Dear Abby:

I am 15 and in tears as I write this. My parents met in college and married when Mom got pregnant with my older brother. They recently celebrated their 17th anniversary. Lately, it seems all Mom and Dad do is argue. My father's job requires him to work long hours and travel a lot, so things have been especially stressful.

Last weekend, my brother and I went to visit our aunt and uncle who live a couple of hours away. While I was sitting at their computer e-mailing some friends, I couldn't resist the temptation, so I pulled up an e-mail Mother had sent to my aunt. In it, Mom wrote that she "can't take it any longer" and finally talked to a divorce lawyer. She plans to file for divorce as soon as my brother graduates from high school.

She doesn't want us kids to know because my brother needs to keep his grades up so he can get into a good college, and she knows the news would upset us.

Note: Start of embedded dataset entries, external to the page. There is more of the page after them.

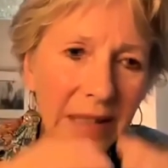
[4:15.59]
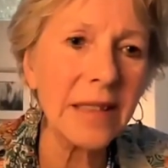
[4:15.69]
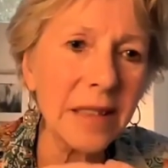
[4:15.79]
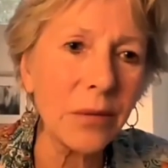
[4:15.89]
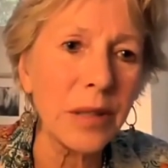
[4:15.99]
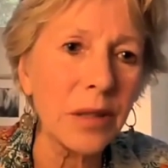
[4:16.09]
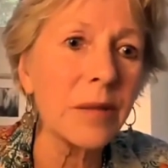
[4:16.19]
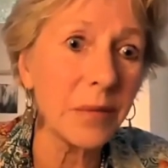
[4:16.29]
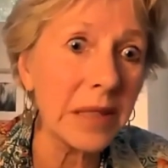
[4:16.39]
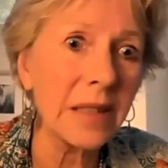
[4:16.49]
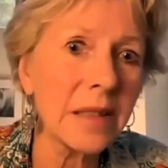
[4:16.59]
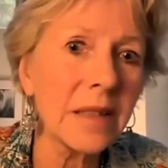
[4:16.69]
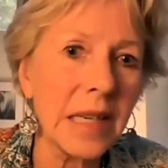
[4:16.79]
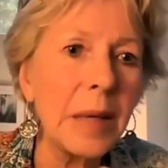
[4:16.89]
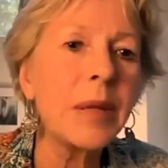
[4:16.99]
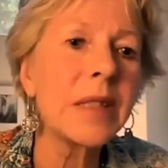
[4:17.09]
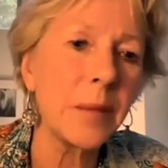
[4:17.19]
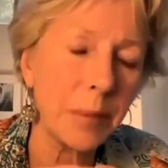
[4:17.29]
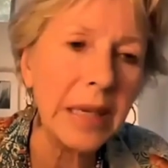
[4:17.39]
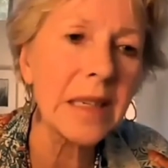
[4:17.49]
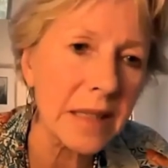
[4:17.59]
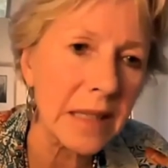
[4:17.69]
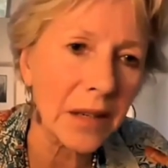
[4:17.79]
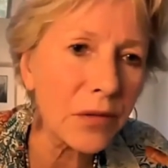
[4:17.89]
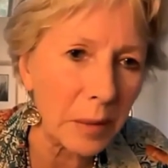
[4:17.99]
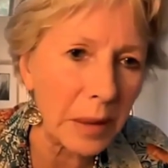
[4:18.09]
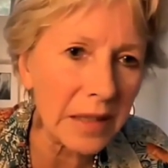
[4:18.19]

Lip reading: sleep is the biggest thing for me.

But that wasn't the worst part. Mom went on to say she had confessed to our priest that she's been having an affair with a co-worker! Mom reads your column every day, so please give us some good advice.

If she reads this letter and your reply, maybe it would help her reconsider what she's doing.

Hoping to Save My Parents' Marriage

in Georgia

If this scenario seems strangely familiar to you, please know that your plans are no longer a secret and are causing great stress to your daughter.

Before you make any life-altering decisions, end the affair and start marriage counseling with your husband. It wouldn't hurt to begin family counseling as well.

Dear Abby:

"Allison," the daughter of a longtime friend, is being married in grand fashion this summer. Another friend and I planned to give her a kitchen and tool shower in the spring. The other day, Allison called and told me she didn't think the theme we chose would "net" her the caliber of gifts she wants. Then she had the nerve to tell me to change the theme to a crystal, silver and china shower.

My friend and I are hurt that Allison doesn't consider our party plan to be good enough. We don't want to alienate Allison or her family, but we also think she needs to learn a lesson about being a gracious recipient. The invitations announcing the original theme have already been printed. We would like your objective opinion about what to do.

Miffed in the Midwest

Inform the bride-to-be that the invitations have already been printed and it's too late to change the theme. This doesn't mean you're throwing cold water on Allison's wish to receive "high-caliber" gifts.

It simply means another friend, aunt or cousin will have the honor of hosting an additional shower with a theme of Allison's choosing.